And on some level I think they feel that and it makes them uncomfortable (and sometimes threatened or angry as they try to get a reaction). Especially if you are a child and they are an adult. 

My step mom was always trying to get a reaction from me and it was annoying. But I tried to be polite and respectful, but not going to actually forgive or like her. lol And I think she liked me even less for it! lol

But I didn't have to live with her or be left alone with her a lot, and I am sorry that happened to you--it sounds horrible and of course you'd want to keep touch with your dad.


----------



## MsMojiMoe (Apr 7, 2021)

WickerDeer said:


> Wow--they both (both the evil step moms) sound totally abusive. I also had an evil step mom.
> 
> I guess for me, in part, maybe it's wanting to treat others better than the way people I don't respect (like evil stepmothers) treat others? Following my own principles? Turning the cheek/taking the high road? Out of respect for myself?
> 
> ...


thanks
i completely get everything you said

luckily I only had a few years with the first one and The second one I wasn’t there too long, it wasn’t my whole childhood and at least they weren’t my real mothers…the first one was by far the most evil, her own daughter’s dad die, accidental drowning, when she was three and he left a trust fund for her when she turn a certain age….her own mom, my stepmom, talked her into buying a condo in Florida with her, and like a year later, my stepmom sold it and kept all the money, ….did that to her own daughter.

it baffles me how ppl can purposely hurt others.
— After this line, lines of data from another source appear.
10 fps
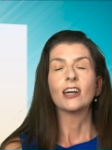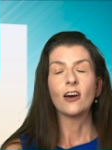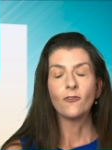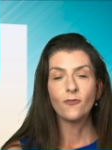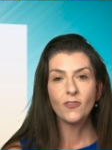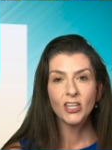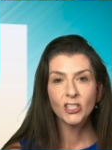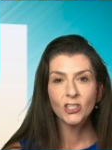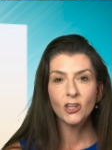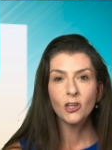
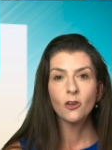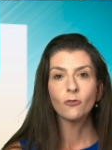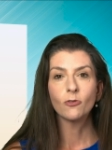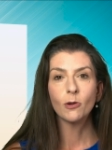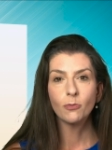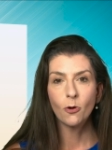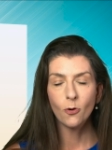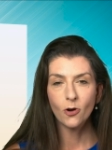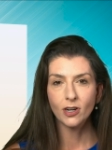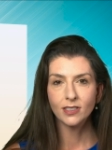official
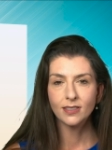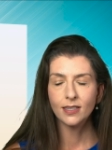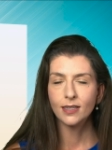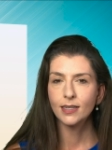reports.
I hate seeing suffering of any kind.

anyways, there is this song by, a perfect circle, rock song….called Judith, and the very first line in that is….
“You're such an inspiration for the ways
That I'll never ever choose to be”

i think of my stepmoms every time or just ppl like that, who prefer violence over wisdom, who likes hurting others etc
I find it very inspiring and feel a positive strength with it….sometimes I feel this world wants me to become mean, hateful, violent but I’m like “no, I’m not going to let you win by letting your actions change me into you”….but I do wish sometimes like with my stepmom in the story where I show her compassion, that I wouldn’t do that, but I know deep down I have no desire to ever be like her…and this/her Lack of compassion, is what makes us different…..even when I don’t want to be understanding, I’m understanding, in most cases.
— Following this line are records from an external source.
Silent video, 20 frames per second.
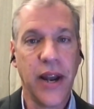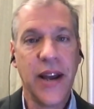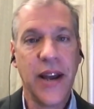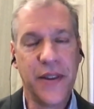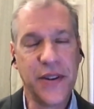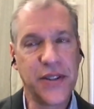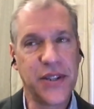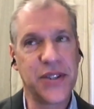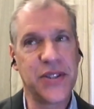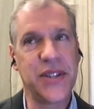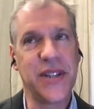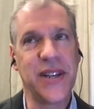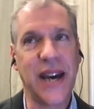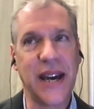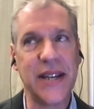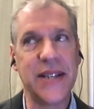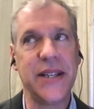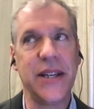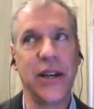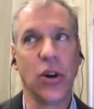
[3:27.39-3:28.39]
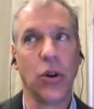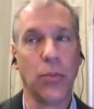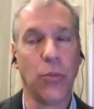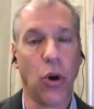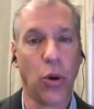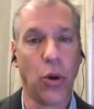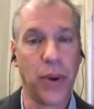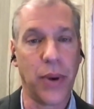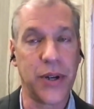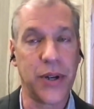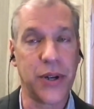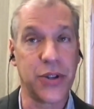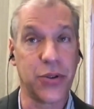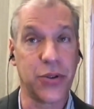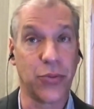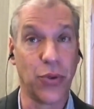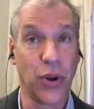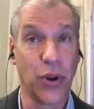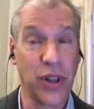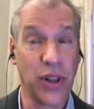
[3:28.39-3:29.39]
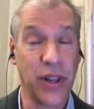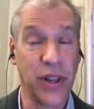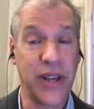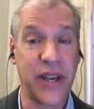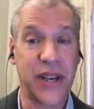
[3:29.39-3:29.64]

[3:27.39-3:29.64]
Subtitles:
This is the ideal moment to really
some of the good things that came out of it was it taught me to define myself more, like I know what I don’t want to become, learn my personal values bc I wasn’t taught them….
taught me to have thick skin, and became Less naive
taught me how to be a survivor
taught me how to stand by my own principles/I know I’m not all talk, (which did cost a lot, the absence of my father in most of my adult life, but it’s getting better now)
some Of the things off the top of my head


so yes I agree with you 🙂 I relate


----------



## tarmonk (Nov 21, 2017)

ai.tran.75 said:


> It’s not much of guts but I believe fi tends to make decisions / trusts what they value over what’s considered cold hard facts and values are subjective from person to person. That’s the main difference that I’ve seen between F vs T .
> Also I believe fi have a better sense of understanding of where their feelings are deriving from more so than a thinking type . I can control my emotions easily because I understand where they’re deriving from .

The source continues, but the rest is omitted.